■ Problem
Please repeat the whole listing exactly, but leave out any picture it holds.
__________
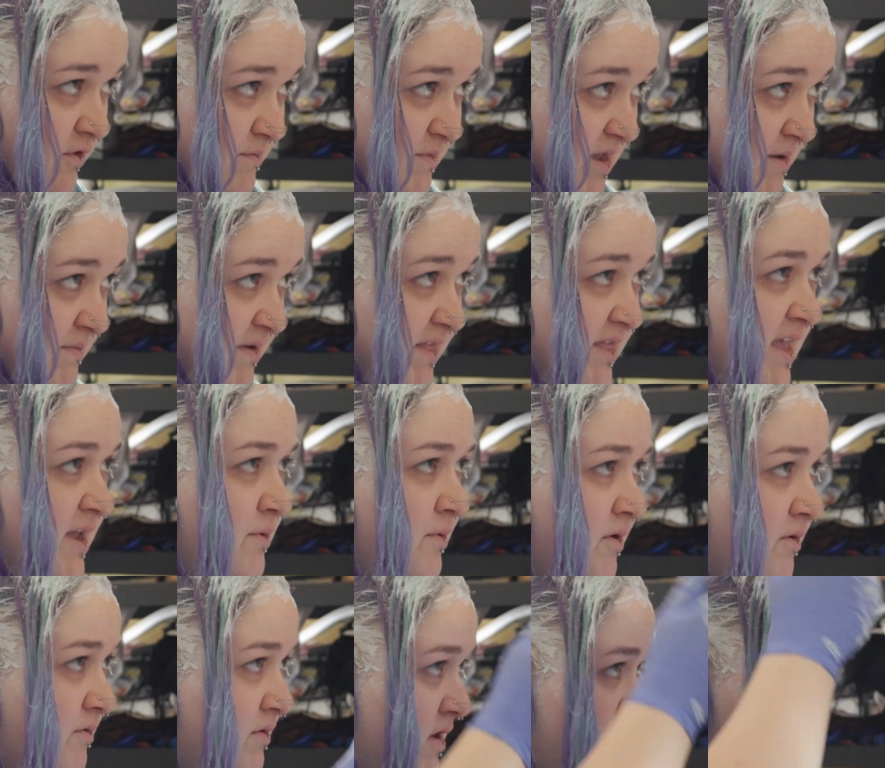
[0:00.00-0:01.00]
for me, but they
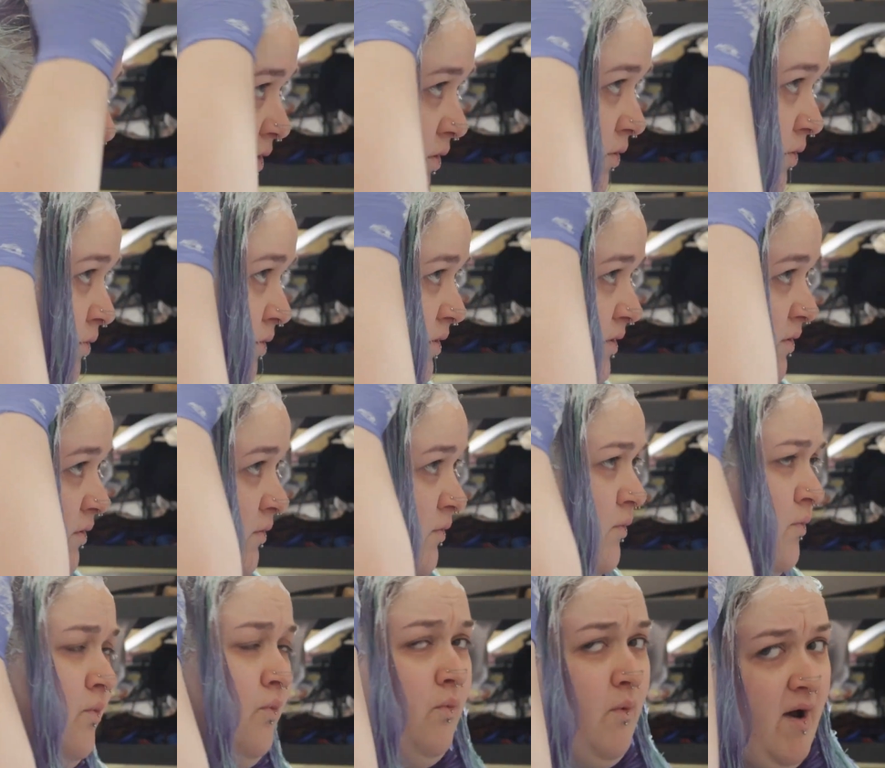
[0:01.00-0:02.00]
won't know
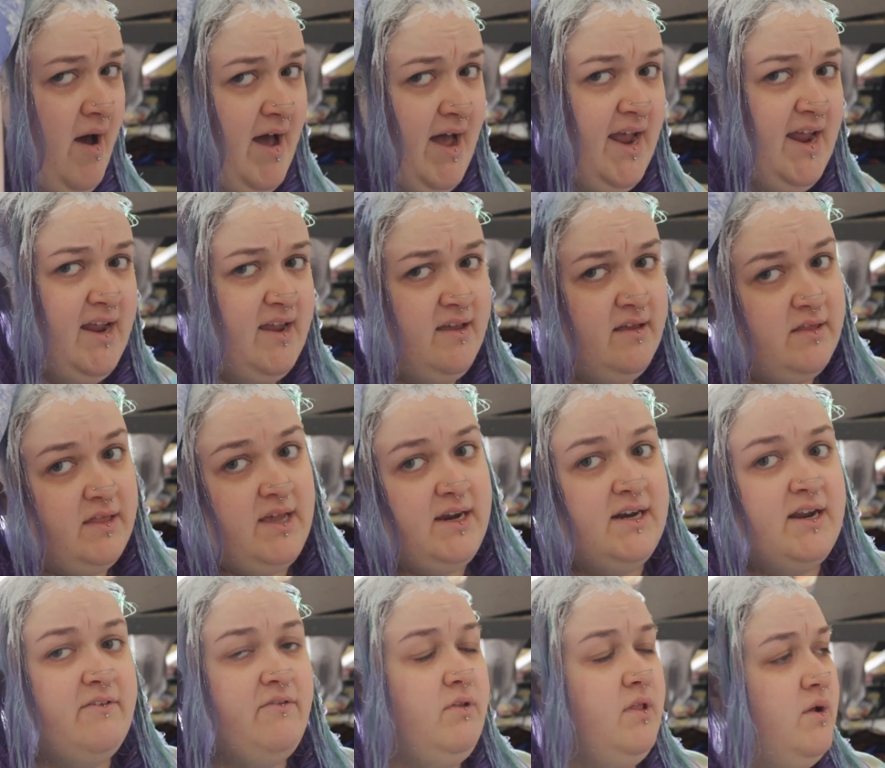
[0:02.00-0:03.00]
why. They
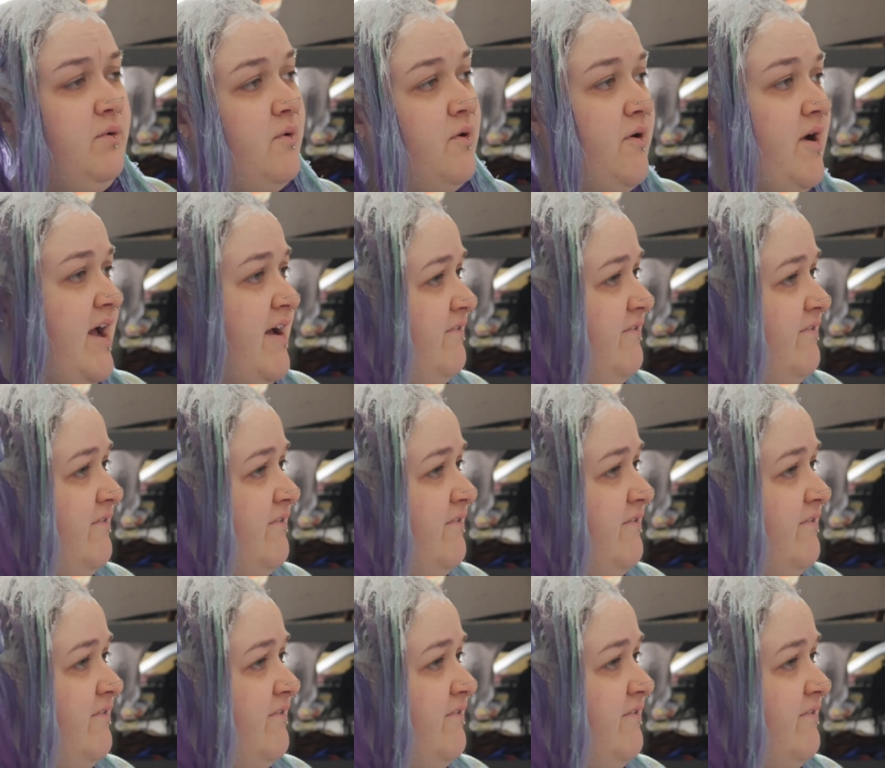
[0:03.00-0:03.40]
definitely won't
__________
■ Exercise response
[0:00.00-0:01.00]
for me, but they
[0:01.00-0:02.00]
won't know
[0:02.00-0:03.00]
why. They
[0:03.00-0:03.40]
definitely won't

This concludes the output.